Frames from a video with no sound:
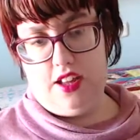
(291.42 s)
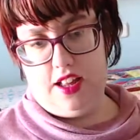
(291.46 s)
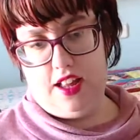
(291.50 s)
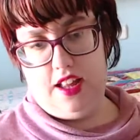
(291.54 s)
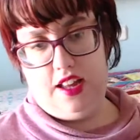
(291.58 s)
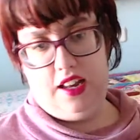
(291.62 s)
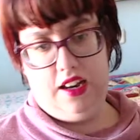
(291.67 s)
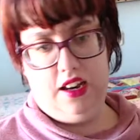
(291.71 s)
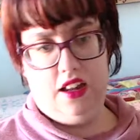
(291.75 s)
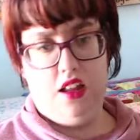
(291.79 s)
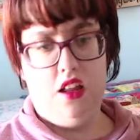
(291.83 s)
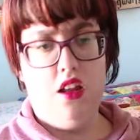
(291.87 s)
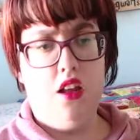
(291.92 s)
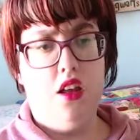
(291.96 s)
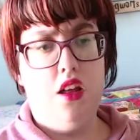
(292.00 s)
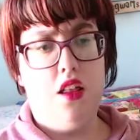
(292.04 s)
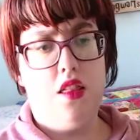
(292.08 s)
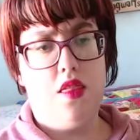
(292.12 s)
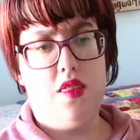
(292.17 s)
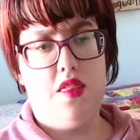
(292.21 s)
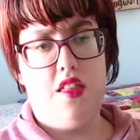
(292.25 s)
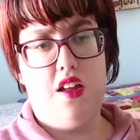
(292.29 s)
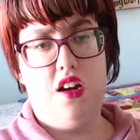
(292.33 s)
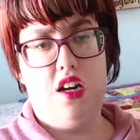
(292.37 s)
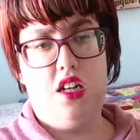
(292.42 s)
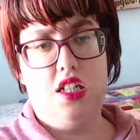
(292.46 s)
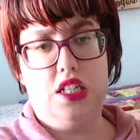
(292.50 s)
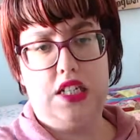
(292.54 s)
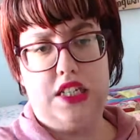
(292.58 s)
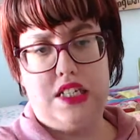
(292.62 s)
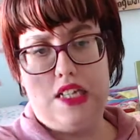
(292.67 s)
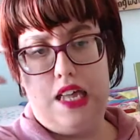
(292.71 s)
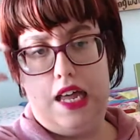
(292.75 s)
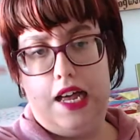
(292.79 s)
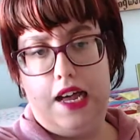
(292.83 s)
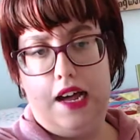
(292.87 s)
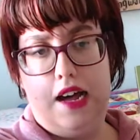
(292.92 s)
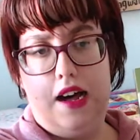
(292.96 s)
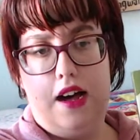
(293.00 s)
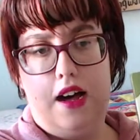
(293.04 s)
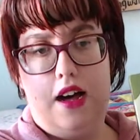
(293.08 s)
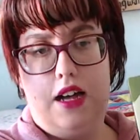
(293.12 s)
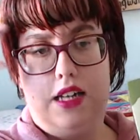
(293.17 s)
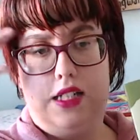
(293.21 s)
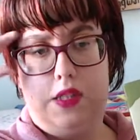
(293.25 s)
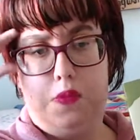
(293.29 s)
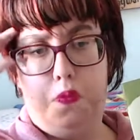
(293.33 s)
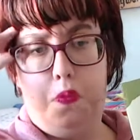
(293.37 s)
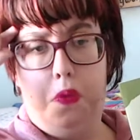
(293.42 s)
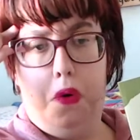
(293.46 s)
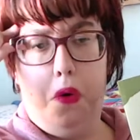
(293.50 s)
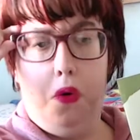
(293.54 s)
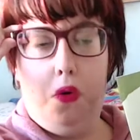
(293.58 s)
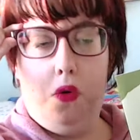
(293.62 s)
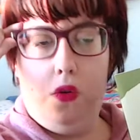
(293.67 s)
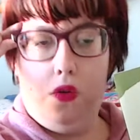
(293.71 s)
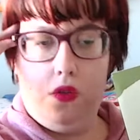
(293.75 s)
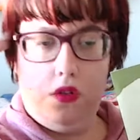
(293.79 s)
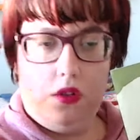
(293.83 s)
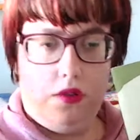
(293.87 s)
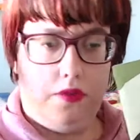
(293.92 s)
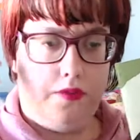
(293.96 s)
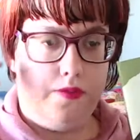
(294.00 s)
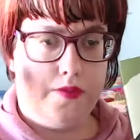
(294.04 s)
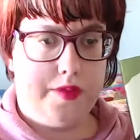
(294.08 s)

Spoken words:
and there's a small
━━━━━━━━━━━━━━━━━━━━━━━━━━━━━━
- _Task to complete_
A verbatim transcript of the material above, with images dropped, is the expected output.

- _Your response_
Frames from a video with no sound:
(291.42 s)
(291.46 s)
(291.50 s)
(291.54 s)
(291.58 s)
(291.62 s)
(291.67 s)
(291.71 s)
(291.75 s)
(291.79 s)
(291.83 s)
(291.87 s)
(291.92 s)
(291.96 s)
(292.00 s)
(292.04 s)
(292.08 s)
(292.12 s)
(292.17 s)
(292.21 s)
(292.25 s)
(292.29 s)
(292.33 s)
(292.37 s)
(292.42 s)
(292.46 s)
(292.50 s)
(292.54 s)
(292.58 s)
(292.62 s)
(292.67 s)
(292.71 s)
(292.75 s)
(292.79 s)
(292.83 s)
(292.87 s)
(292.92 s)
(292.96 s)
(293.00 s)
(293.04 s)
(293.08 s)
(293.12 s)
(293.17 s)
(293.21 s)
(293.25 s)
(293.29 s)
(293.33 s)
(293.37 s)
(293.42 s)
(293.46 s)
(293.50 s)
(293.54 s)
(293.58 s)
(293.62 s)
(293.67 s)
(293.71 s)
(293.75 s)
(293.79 s)
(293.83 s)
(293.87 s)
(293.92 s)
(293.96 s)
(294.00 s)
(294.04 s)
(294.08 s)

Spoken words:
and there's a small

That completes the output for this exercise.